While the acute form of GVHD comes on fairly quickly and dramatically and is easier to diagnose, the chronic kind takes hold with insidious changes that are easy to miss. It would be helpful if physicians had simple blood test biomarkers to diagnose the disease earlier and jump on treatments more quickly, says Dr. Schultz.
"That's one of the goals of our work. We also think that the biomarkers will allow us to classify the chronic form of GVHD. We think it has multiple factors or contributing components. Once we get better at knowing the biomarkers, we could be able to say, 'This is the major thing that's going on and it's being caused more by factor A versus factor B.'"
Biomarkers also could help doctors know when treatments are working – and when they're not. "If we could do a test that allows us to see if the blood markers have changed, indicating the patient is responding to treatment, we'd know we should continue doing what we're doing. That would be incredibly useful in treating a disease that comes on slowly and goes away slowly."
The Study
Dr. Schultz is leading a five-year study, funded by the Canadian Institutes of Health Research, to investigate blood-based biomarkers to better understand, diagnose and treat GVHD.
"We have five biomarkers that we have published in the literature. One is a marker of B cells and we call them RLR9 high expressing B cells. We know that one of the effective treatments for chronic GVHD is an antibody that attacks these cells, and it works about half the time."

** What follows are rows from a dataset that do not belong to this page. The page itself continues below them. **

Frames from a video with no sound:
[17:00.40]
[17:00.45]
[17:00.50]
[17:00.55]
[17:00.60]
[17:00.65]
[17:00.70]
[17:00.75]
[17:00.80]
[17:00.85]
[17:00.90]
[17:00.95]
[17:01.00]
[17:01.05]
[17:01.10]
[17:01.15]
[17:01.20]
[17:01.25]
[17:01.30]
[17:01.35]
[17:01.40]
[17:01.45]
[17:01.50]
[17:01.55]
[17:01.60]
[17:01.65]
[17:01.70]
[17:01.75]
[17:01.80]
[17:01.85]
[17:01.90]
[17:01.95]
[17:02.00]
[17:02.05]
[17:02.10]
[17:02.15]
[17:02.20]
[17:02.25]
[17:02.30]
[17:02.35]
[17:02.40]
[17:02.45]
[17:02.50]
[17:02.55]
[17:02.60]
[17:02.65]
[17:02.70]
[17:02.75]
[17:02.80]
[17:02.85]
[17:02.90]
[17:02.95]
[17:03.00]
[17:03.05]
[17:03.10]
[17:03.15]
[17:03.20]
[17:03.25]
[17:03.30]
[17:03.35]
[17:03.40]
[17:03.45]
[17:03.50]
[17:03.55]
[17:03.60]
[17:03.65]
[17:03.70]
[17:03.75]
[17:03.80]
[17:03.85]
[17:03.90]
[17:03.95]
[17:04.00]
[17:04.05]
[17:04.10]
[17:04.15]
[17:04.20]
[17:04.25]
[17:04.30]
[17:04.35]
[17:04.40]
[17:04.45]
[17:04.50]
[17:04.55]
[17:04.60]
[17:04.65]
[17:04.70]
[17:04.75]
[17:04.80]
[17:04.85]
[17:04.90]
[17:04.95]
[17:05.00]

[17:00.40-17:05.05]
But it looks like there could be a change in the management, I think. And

Dr. Schultz's team is currently collecting samples from 500 to 600 participants in two studies with the Canadian Bone Marrow Transplantation Group, a national volunteer organization promoting excellence in patient care and research, and a Seattle-based study.
"That will take two to three years. It's not fast, which is one of the frustrations of research. The funding is allowing us to really start looking at larger populations, particularly in adults, to try to validate some of these markers."

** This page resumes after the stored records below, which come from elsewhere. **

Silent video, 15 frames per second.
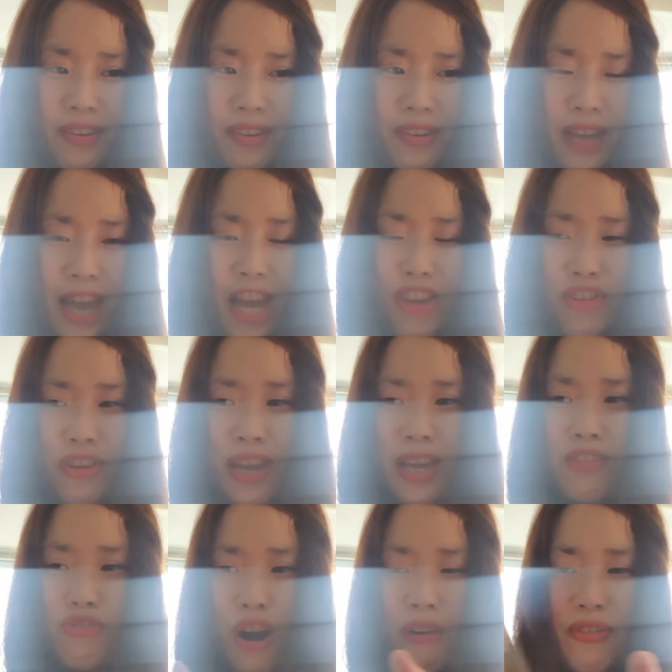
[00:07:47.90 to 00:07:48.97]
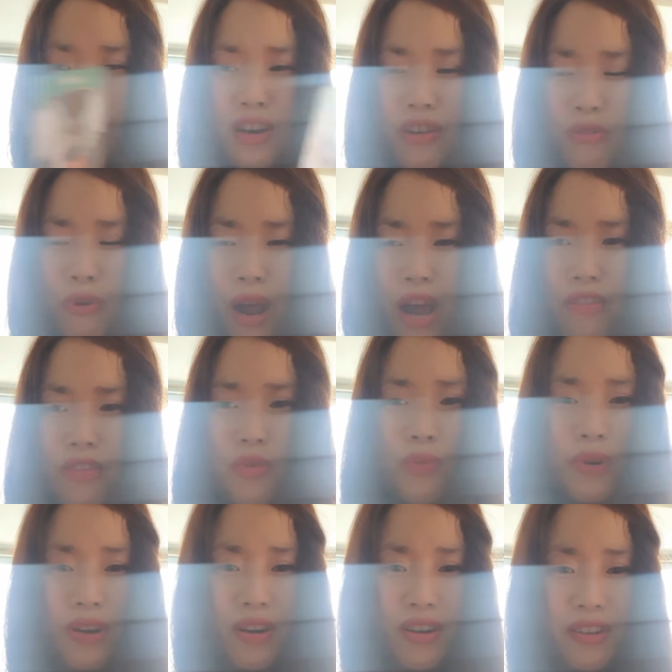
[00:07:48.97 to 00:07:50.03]
Okay, you can travel around the
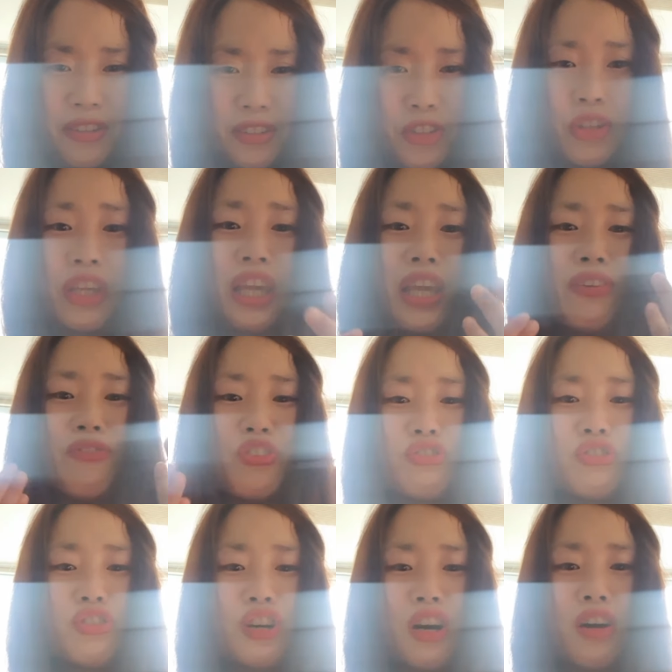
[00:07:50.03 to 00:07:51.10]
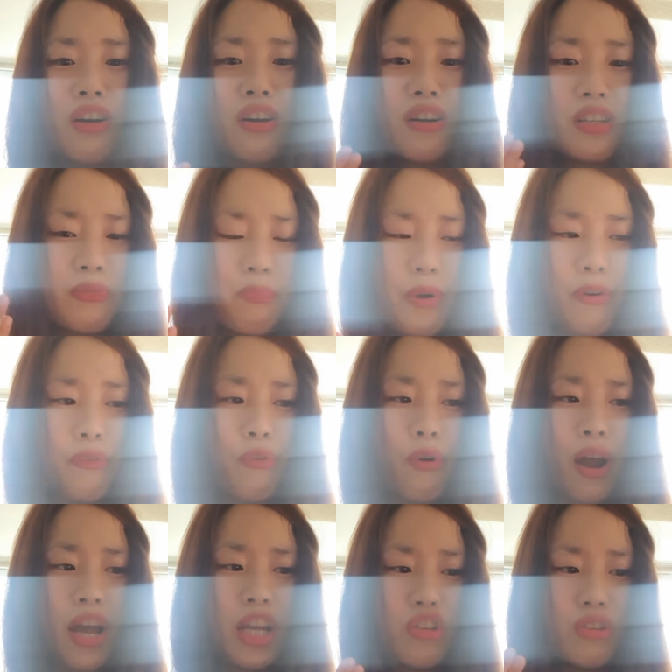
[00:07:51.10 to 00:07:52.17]
world to give you uh,
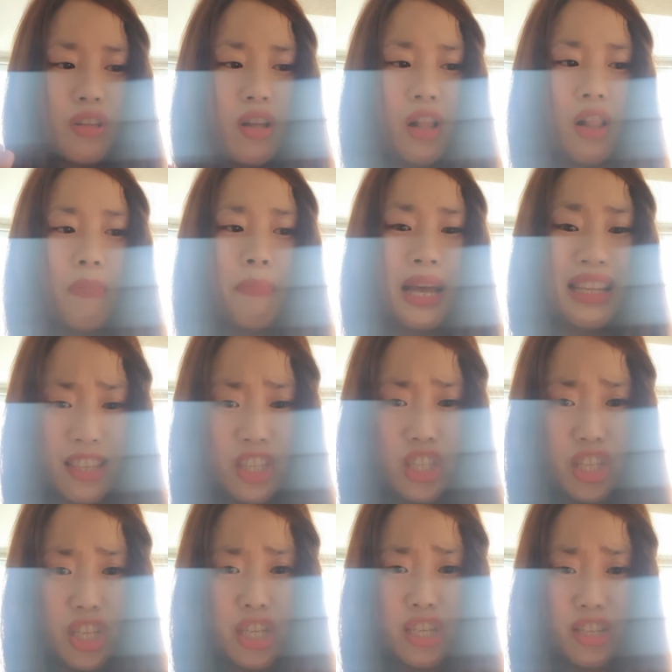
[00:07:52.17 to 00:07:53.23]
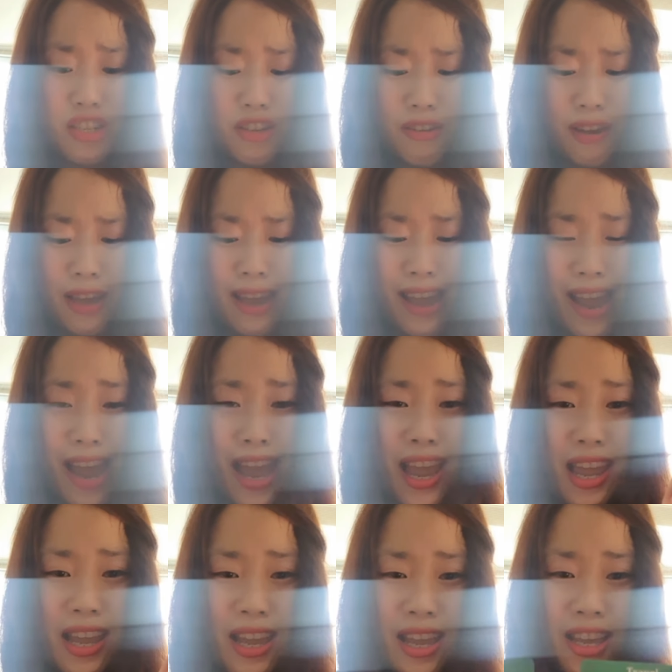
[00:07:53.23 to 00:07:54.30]
inspirational messages.
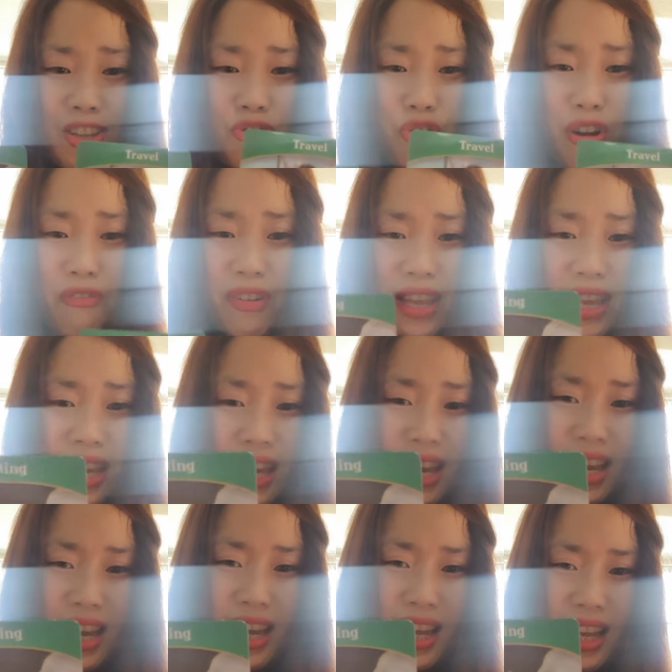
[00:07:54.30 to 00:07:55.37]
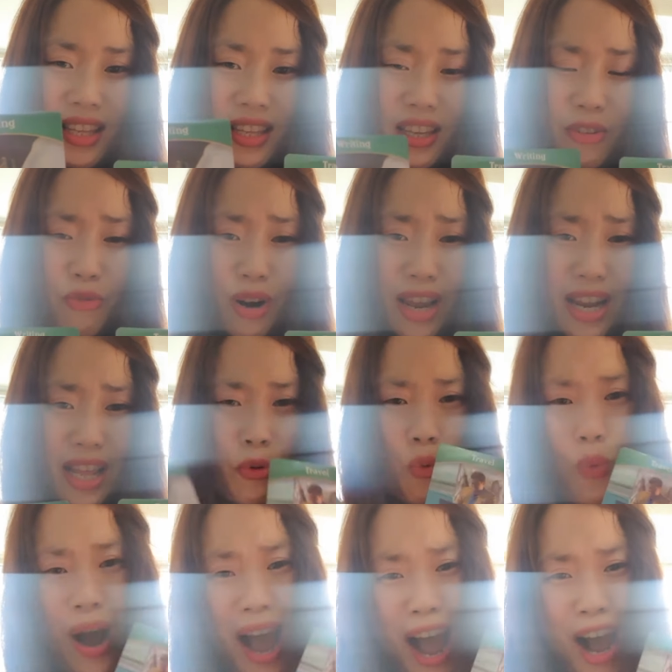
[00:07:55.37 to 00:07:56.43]
Okay, traveling and uh, writing.
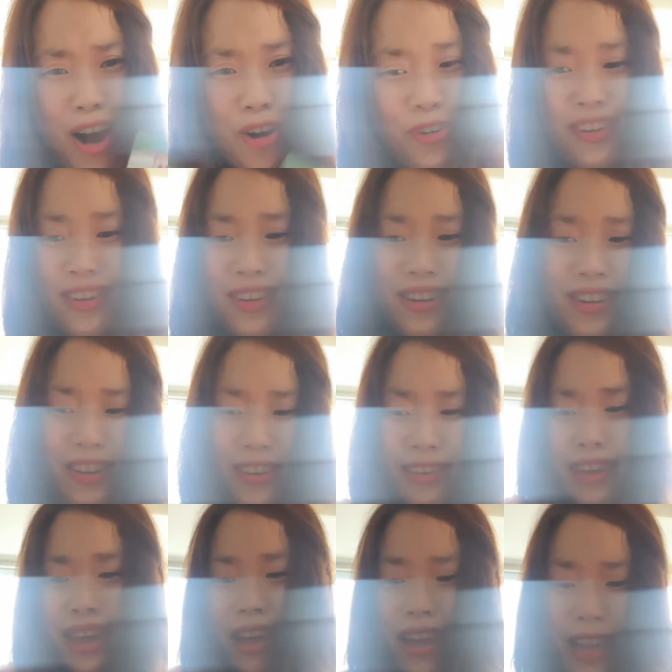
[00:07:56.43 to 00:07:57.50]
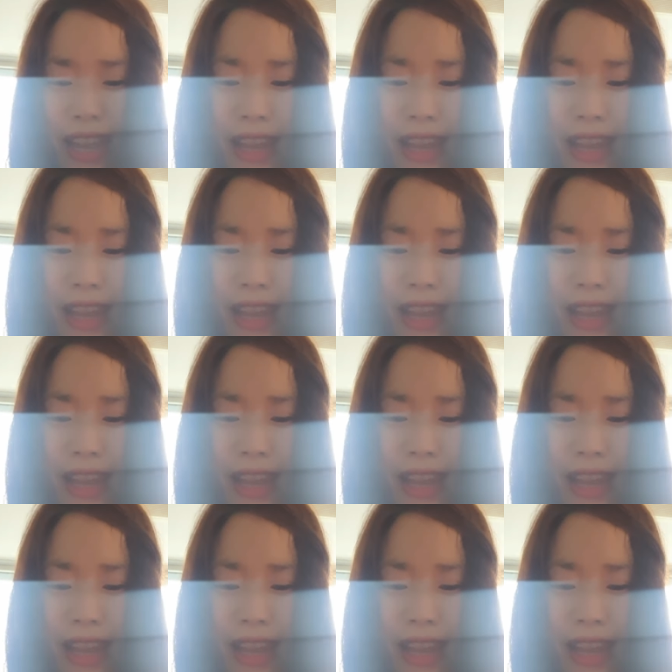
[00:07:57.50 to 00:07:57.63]
Wow. Okay,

He hopes the work will help people who have overcome leukemia avoid having to face a lifelong health hardship.
"We hope to change the field actually," says D. Schultz. "Eventually, what we hope to do is identify high-risk groups and do interventions before they get GVHD to try to decrease their risks. That is our big dream."
"Biomarkers can help us better understand the underlying mechanisms of the disease. We understand some of the basic mechanisms going on, but we don't understand the whole thing very well. If we can understand the underlying mechanisms, we can design better treatments."